• **What this task involves**
What are the lines from the one containing "[898.19-904.29s]" through the last line of the records below? Return them exactly, leaving out pictures.

[Stored data entries]
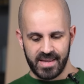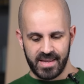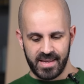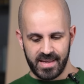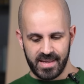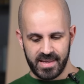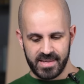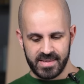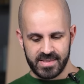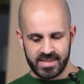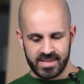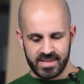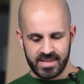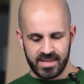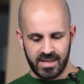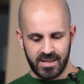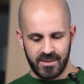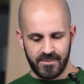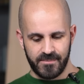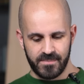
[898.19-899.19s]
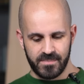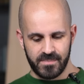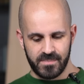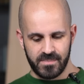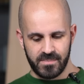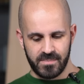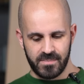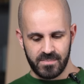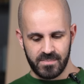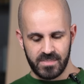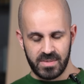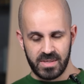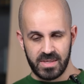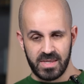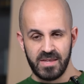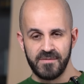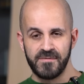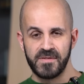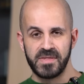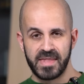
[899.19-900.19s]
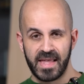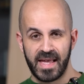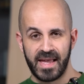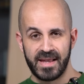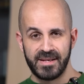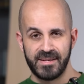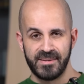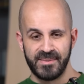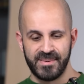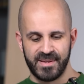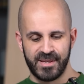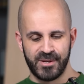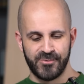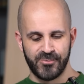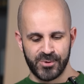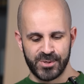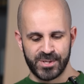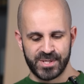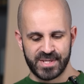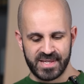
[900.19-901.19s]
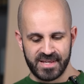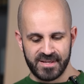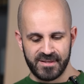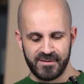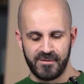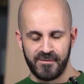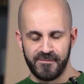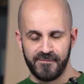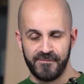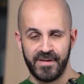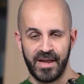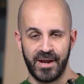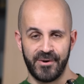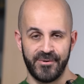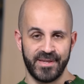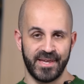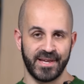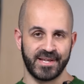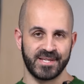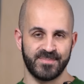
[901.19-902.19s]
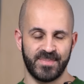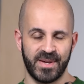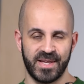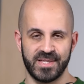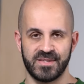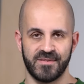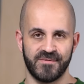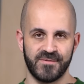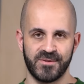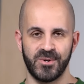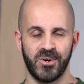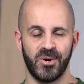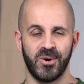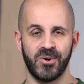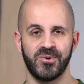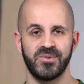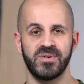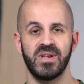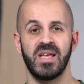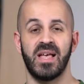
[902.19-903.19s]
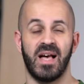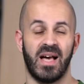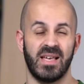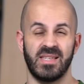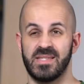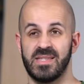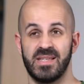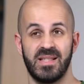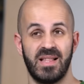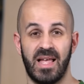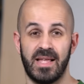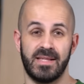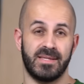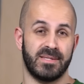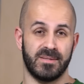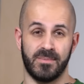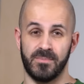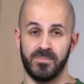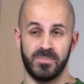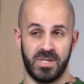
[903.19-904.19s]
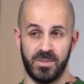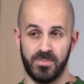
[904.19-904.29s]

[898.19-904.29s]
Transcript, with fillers: And um, even then, it was still very expensive to own. I still had some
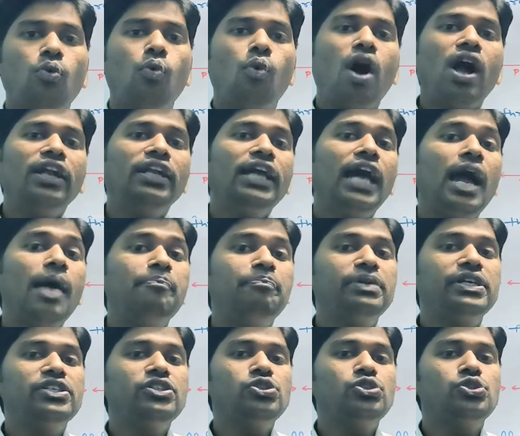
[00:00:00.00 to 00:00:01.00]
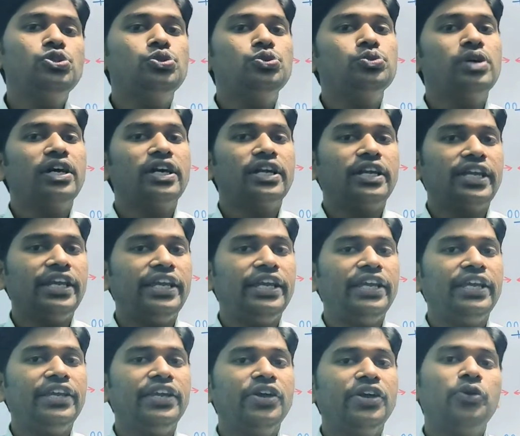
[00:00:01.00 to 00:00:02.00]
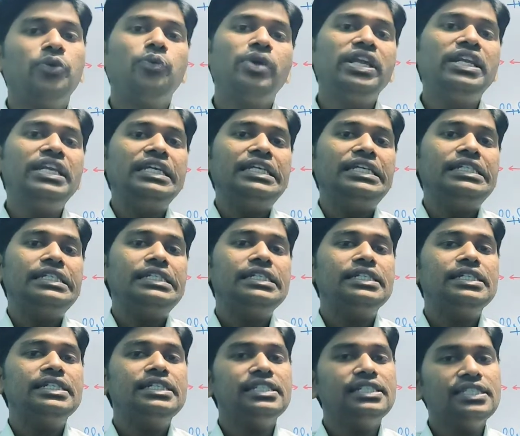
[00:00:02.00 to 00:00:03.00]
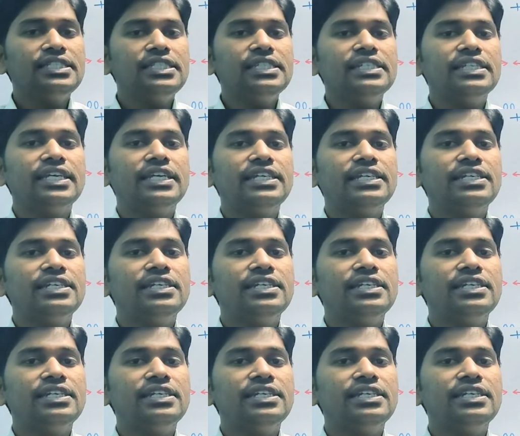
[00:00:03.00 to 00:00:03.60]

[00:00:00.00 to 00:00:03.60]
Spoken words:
what happens to a ray when it incident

• **Result of this task**
[898.19-904.29s]
Transcript, with fillers: And um, even then, it was still very expensive to own. I still had some
[00:00:00.00 to 00:00:01.00]
[00:00:01.00 to 00:00:02.00]
[00:00:02.00 to 00:00:03.00]
[00:00:03.00 to 00:00:03.60]

[00:00:00.00 to 00:00:03.60]
Spoken words:
what happens to a ray when it incident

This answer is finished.